» **Exercise prompt**
Down to the final line, print the records below exactly and without pictures.

» **Records for the exercise**

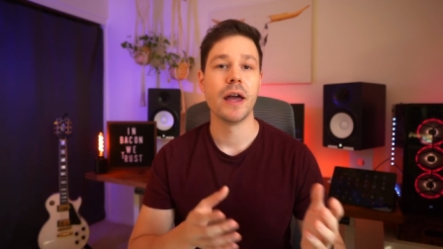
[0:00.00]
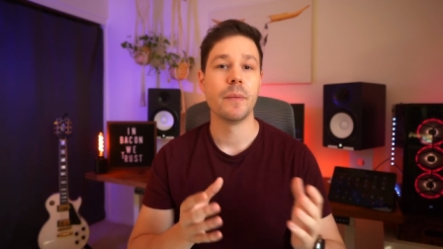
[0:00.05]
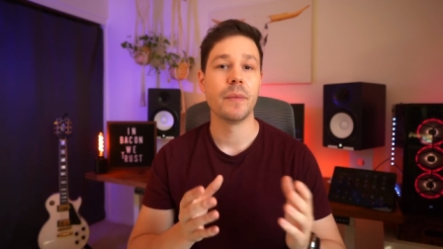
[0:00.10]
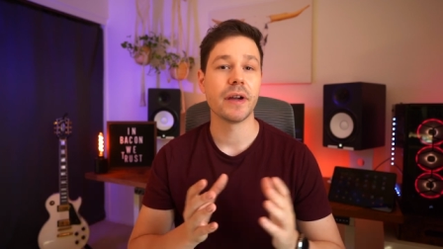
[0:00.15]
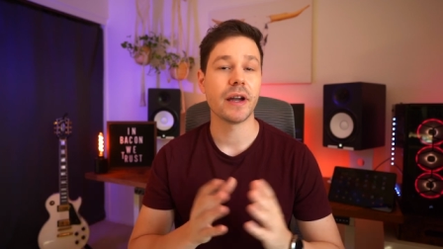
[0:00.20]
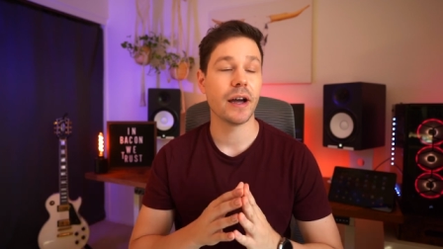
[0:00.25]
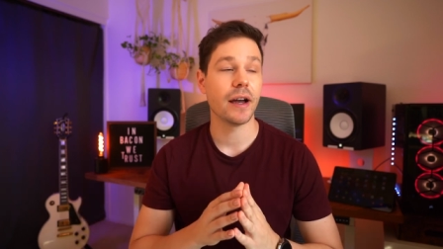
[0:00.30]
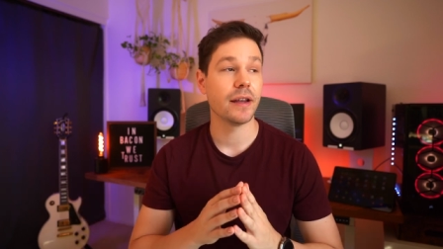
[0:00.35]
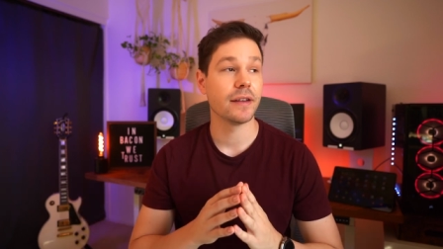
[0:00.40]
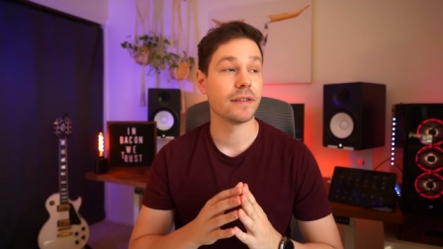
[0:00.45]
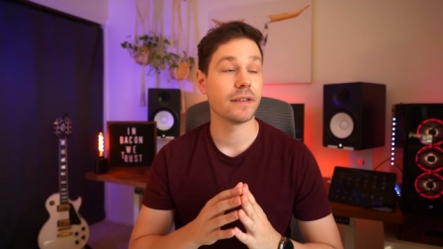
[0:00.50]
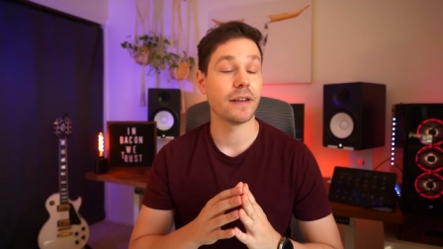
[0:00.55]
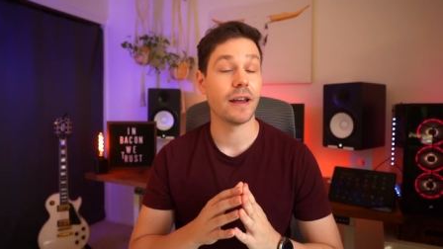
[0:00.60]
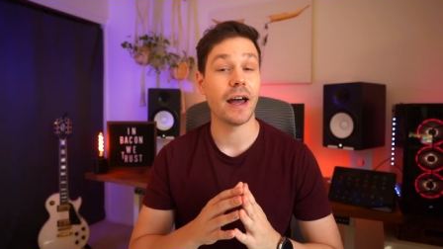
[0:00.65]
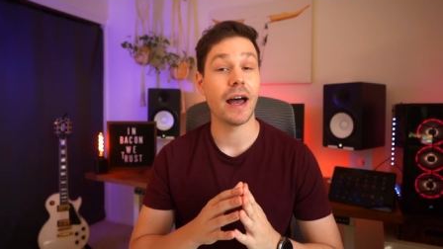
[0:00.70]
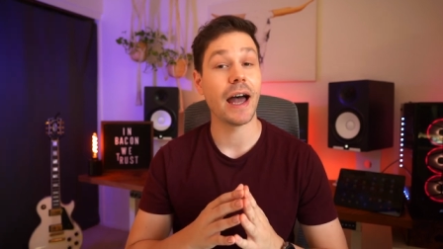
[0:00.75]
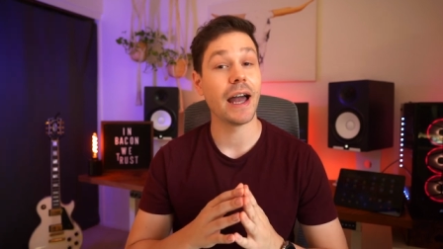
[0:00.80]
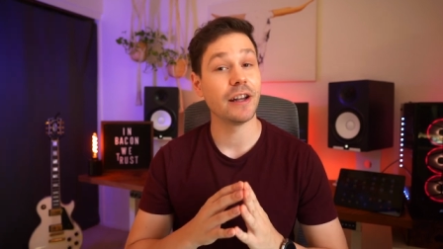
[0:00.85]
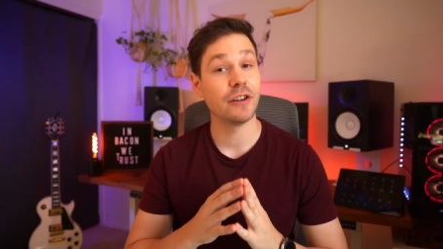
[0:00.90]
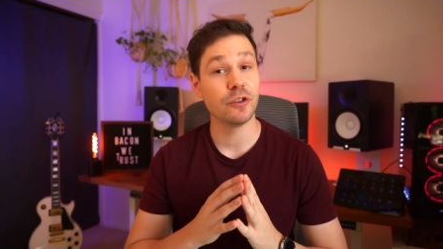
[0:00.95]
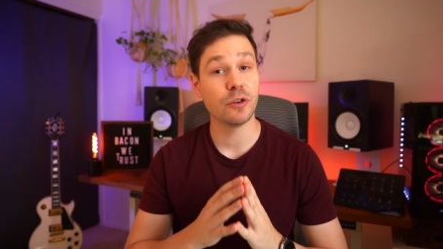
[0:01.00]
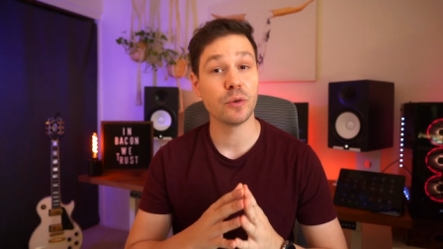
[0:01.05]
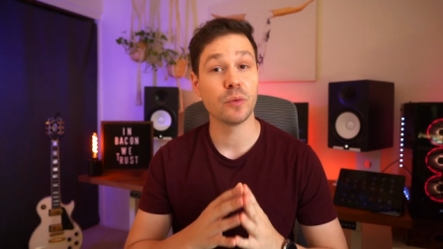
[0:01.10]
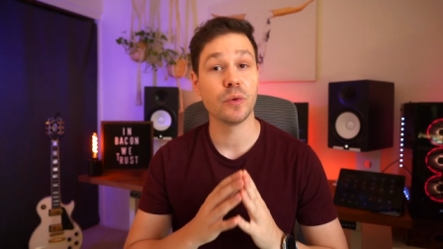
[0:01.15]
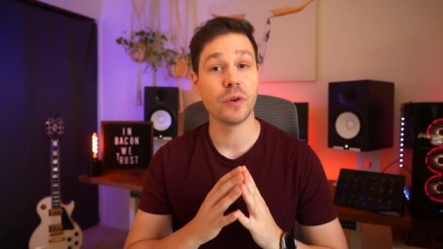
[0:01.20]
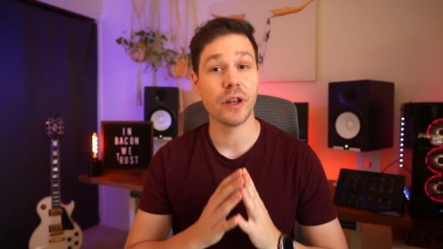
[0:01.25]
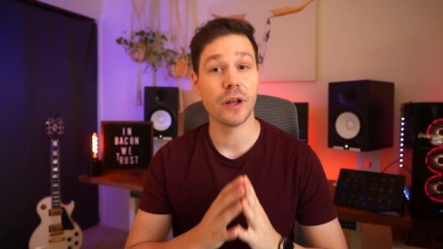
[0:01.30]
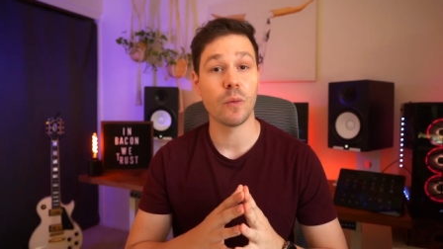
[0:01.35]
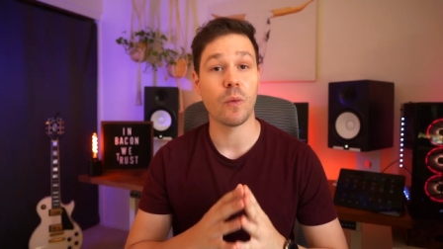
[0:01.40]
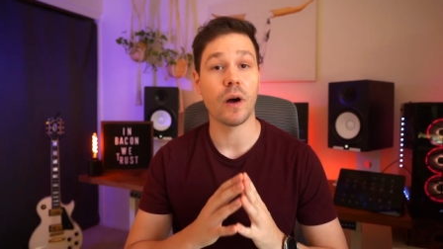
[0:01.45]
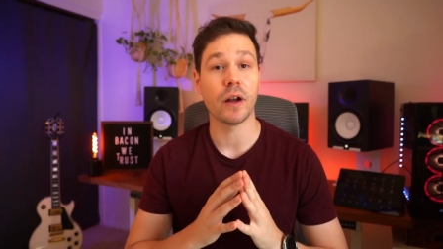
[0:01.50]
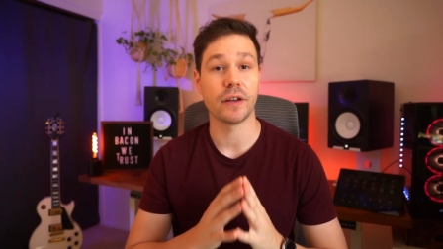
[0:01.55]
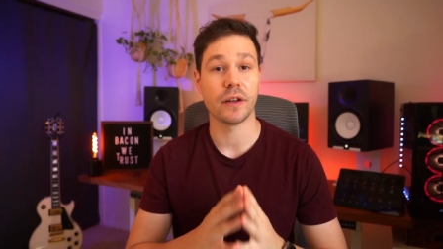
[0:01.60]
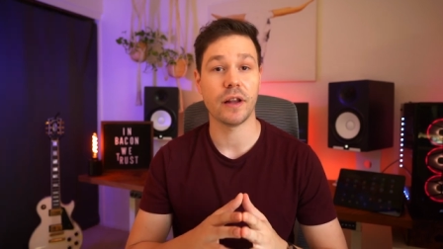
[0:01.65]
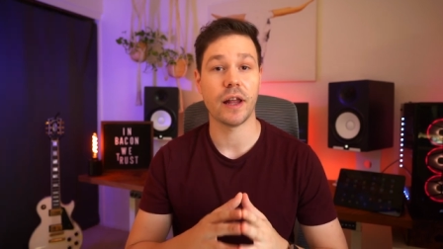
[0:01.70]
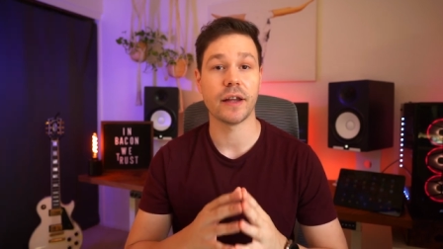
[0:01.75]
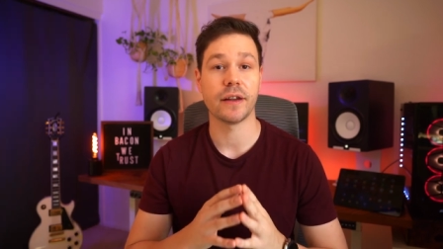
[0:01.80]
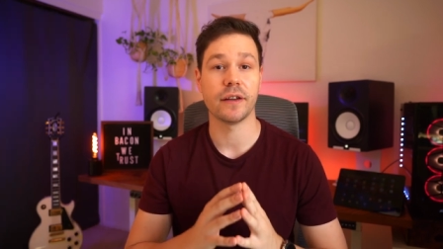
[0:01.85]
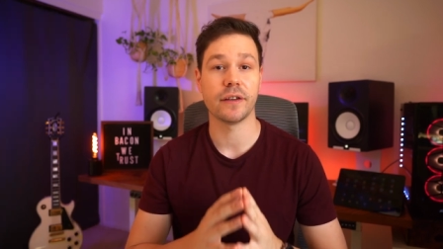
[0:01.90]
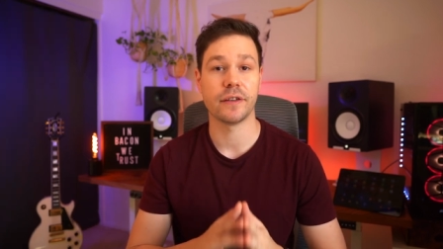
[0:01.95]
because I do really want to
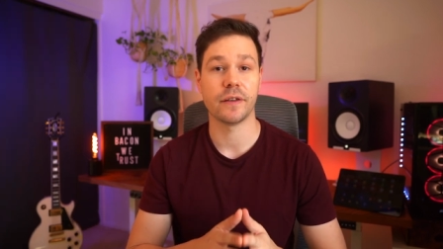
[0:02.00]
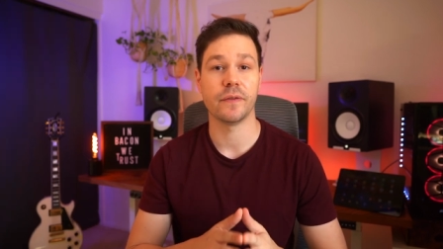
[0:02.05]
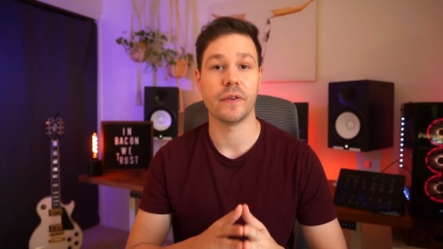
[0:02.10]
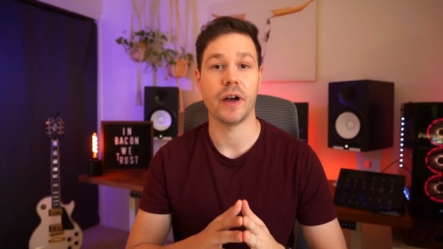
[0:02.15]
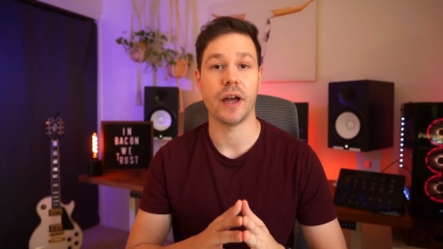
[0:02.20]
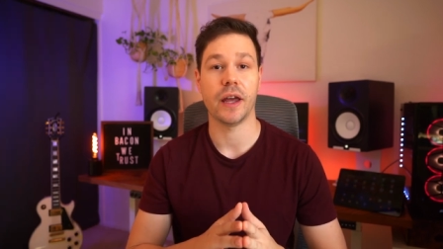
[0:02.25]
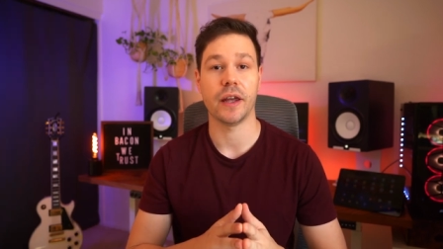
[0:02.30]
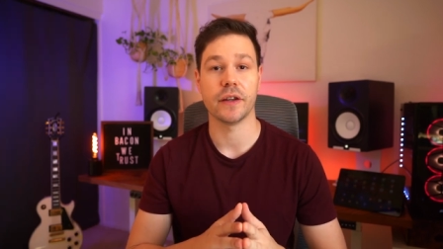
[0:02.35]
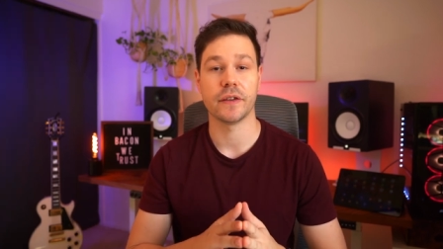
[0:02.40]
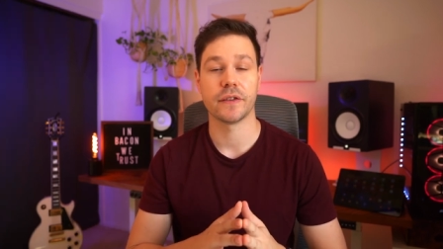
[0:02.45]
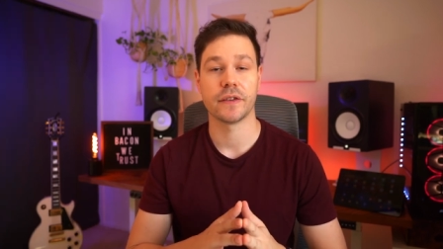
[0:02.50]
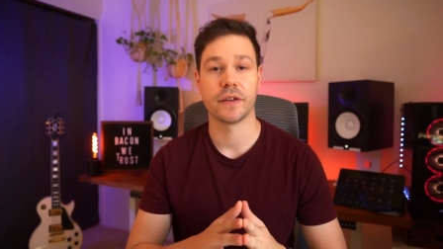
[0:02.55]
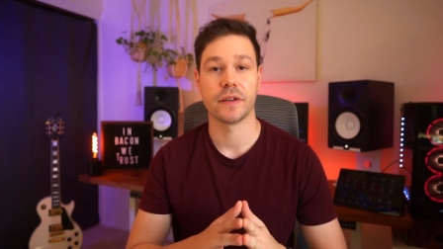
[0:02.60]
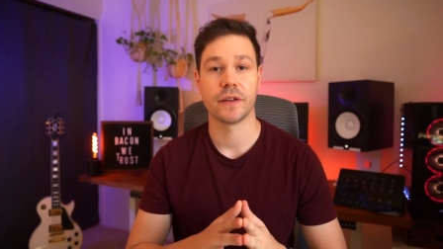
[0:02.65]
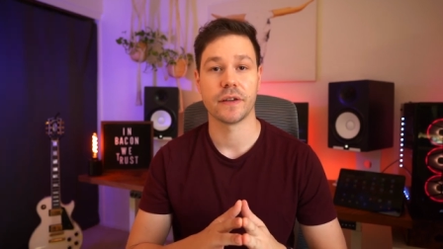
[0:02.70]
like this device.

» **Response for this exercise**
[0:00.00]
[0:00.05]
[0:00.10]
[0:00.15]
[0:00.20]
[0:00.25]
[0:00.30]
[0:00.35]
[0:00.40]
[0:00.45]
[0:00.50]
[0:00.55]
[0:00.60]
[0:00.65]
[0:00.70]
[0:00.75]
[0:00.80]
[0:00.85]
[0:00.90]
[0:00.95]
[0:01.00]
[0:01.05]
[0:01.10]
[0:01.15]
[0:01.20]
[0:01.25]
[0:01.30]
[0:01.35]
[0:01.40]
[0:01.45]
[0:01.50]
[0:01.55]
[0:01.60]
[0:01.65]
[0:01.70]
[0:01.75]
[0:01.80]
[0:01.85]
[0:01.90]
[0:01.95]
because I do really want to
[0:02.00]
[0:02.05]
[0:02.10]
[0:02.15]
[0:02.20]
[0:02.25]
[0:02.30]
[0:02.35]
[0:02.40]
[0:02.45]
[0:02.50]
[0:02.55]
[0:02.60]
[0:02.65]
[0:02.70]
like this device.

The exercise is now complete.